Top
Best
New

Posted by coloneltcb 5 days ago

Guy running a Google rival from his laundry room(www.fastcompany.com)
245 points | 150 commentspage 2
evanjrowley 4 days ago|
Search websites by Ryan Pearce:

- SearchaPage - Web Search Engine https://searcha.page/

- Seek Ninja - Stealthy Search Engine https://seek.ninja/

317070 4 days ago||
https://searcha.page/s?q=blog https://seek.ninja/s?q=blog

Both of them are erroring out right now?

chiefsearchaco 4 days ago|||
Yep, it was load. Usage increased 20x week over week, especially today. I think I failed my trial by fire. Got a good plan for scaling capacity and better UX for when its under strain.
kitd 4 days ago|||
Were you trying them via Chrome, by any chance? ;)
jslakro 4 days ago||
firefox here and it's not working
thm 4 days ago||
I'm running one for news https://mozberg.com - not in my basement though.
cosmicgadget 4 days ago||
Where is it?
lxe 4 days ago||
This is a cool hobby project, but why is this notable? Why a FastCompany article? I'm trying to figure out anything that sets this apart from thousands of other little hobby search projects.

I understand companies like Perplexity or Brave or DuckDuckGo "rivialing Google", but building a hobby index and crawler is nice, and worthy of a "Show HN: "... but an actual media article?

gowld 4 days ago|
It's only notable as a clickbait narrative for ignorant readers -- FastCompany's target market
the_real_cher 4 days ago||
I always wondered why someone couldn't do this.
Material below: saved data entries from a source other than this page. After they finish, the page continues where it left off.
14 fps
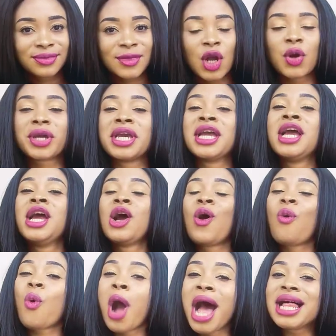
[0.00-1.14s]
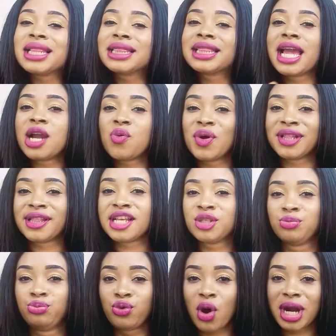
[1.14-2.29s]
Okay, one thing with these
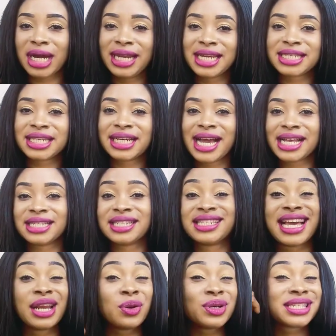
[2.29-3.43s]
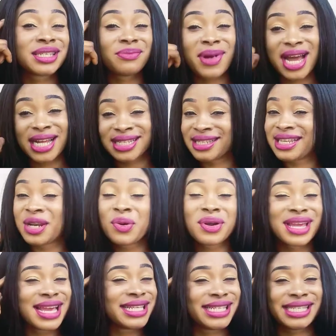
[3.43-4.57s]
broke and lazy guys is they are not smart. They don't
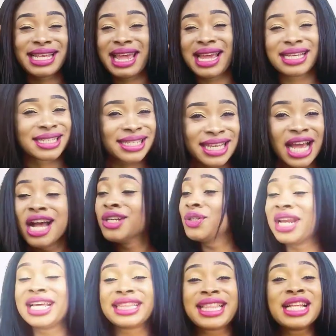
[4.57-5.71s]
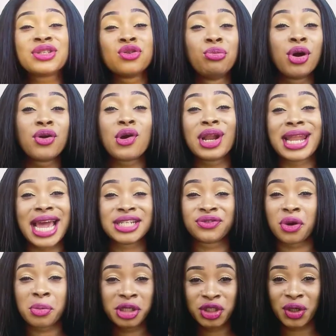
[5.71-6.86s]
get sense. So they tend to borrow lies
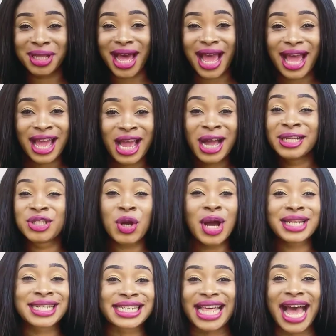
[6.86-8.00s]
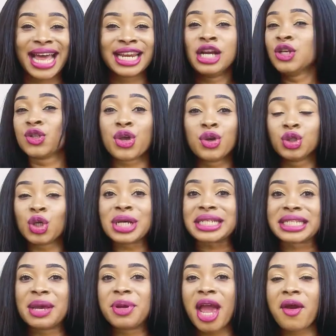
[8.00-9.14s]
from each other. Do you understand? So you just
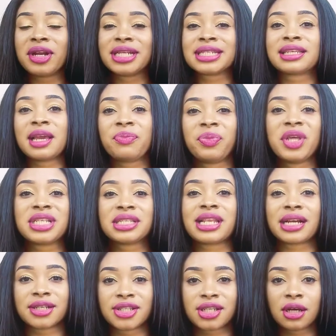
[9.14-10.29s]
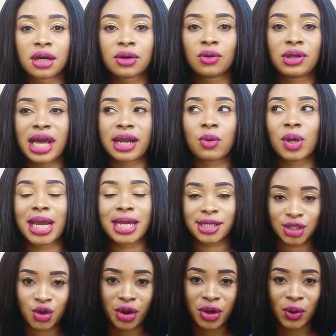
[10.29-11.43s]
keep hearing the same things. It's like a circle, like what the heck is
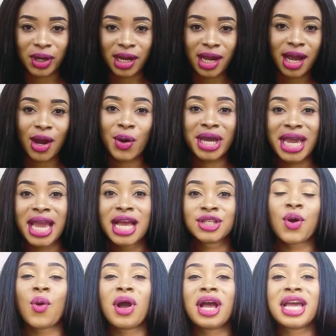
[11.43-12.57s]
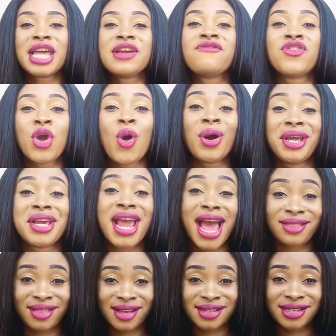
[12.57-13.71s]
going on? Okay, so if you hear
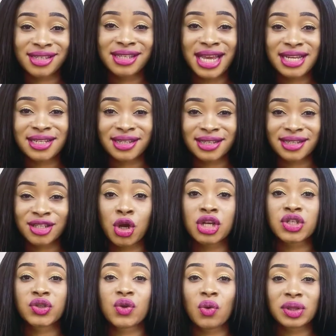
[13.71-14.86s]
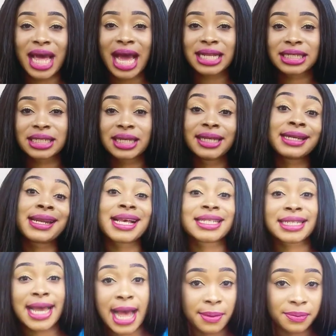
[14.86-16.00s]
this, ladies, just know that
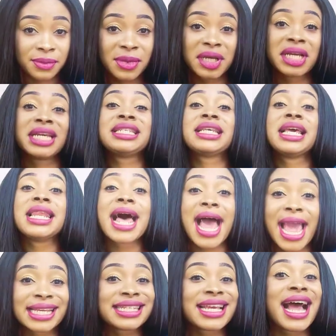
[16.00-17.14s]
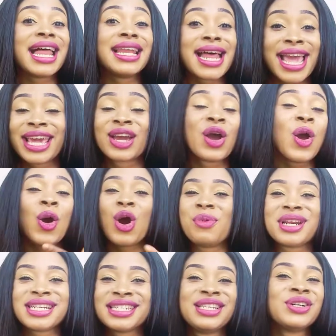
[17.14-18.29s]
Naska is a lie. They are lying. Or better
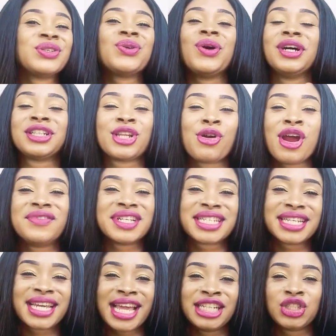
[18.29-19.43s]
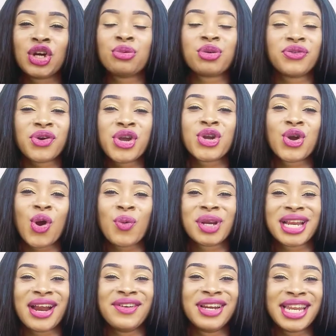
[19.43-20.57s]
still, do a thorough investigation before you go with
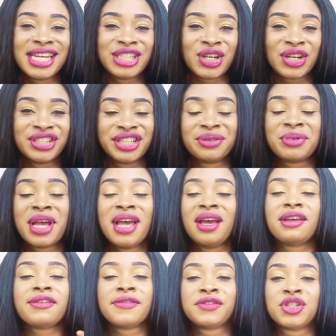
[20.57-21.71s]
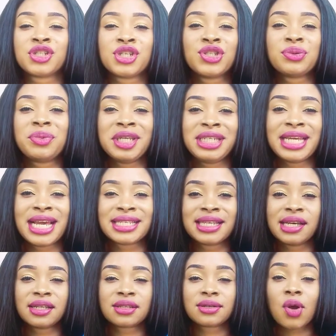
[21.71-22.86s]
that relationship. If you choose it to be
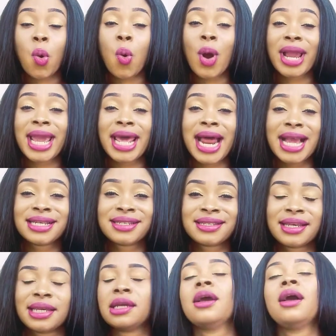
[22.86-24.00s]
DSS, what can I say?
Google was invented many years ago by two guys in a dorm room and since then there's been so many white papers and advancements in the public sphere and the actual underlying problem has not changed that much, that it seems like it could be done by a small group or independent person.

dec0dedab0de 4 days ago||
Crawling is much more difficult than it used to be. Significantly more content is behind a login, Javascript is required for way more than it should be, and almost the entire web is behind cloudflare or another type of captcha.
marginalia_nu 4 days ago||
These things are actually fairly small problems.

The parts that absolutely require JS can't be reliably linked to and nobody indexes that stuff. Most apparent SPA:s serve a HTML alternative if you don't claim to be a web browser in the UA.

Cloudflare and the like are also fairly easy to deal with as long as your crawler is well behaved. You can register the fingerprint and mostly get access to cf:ed websites.

non_aligned 4 days ago|||
I think there are two factors that helped Google. First, the search engine landscape back then was absolutely abysmal. I'm sure someone will chime in saying that it's abysmal today as well, but the reality is that 99%+ of consumer searches get good results today. And that's simply because the nature of search has changed: we have billions of people using the internet, and they overwhelmingly just search for products to buy, local restaurants that offer takeout, or for familiar pop content to watch or listen to. And there's some SEO spam there, but also pretty fierce quality assurance by search engines.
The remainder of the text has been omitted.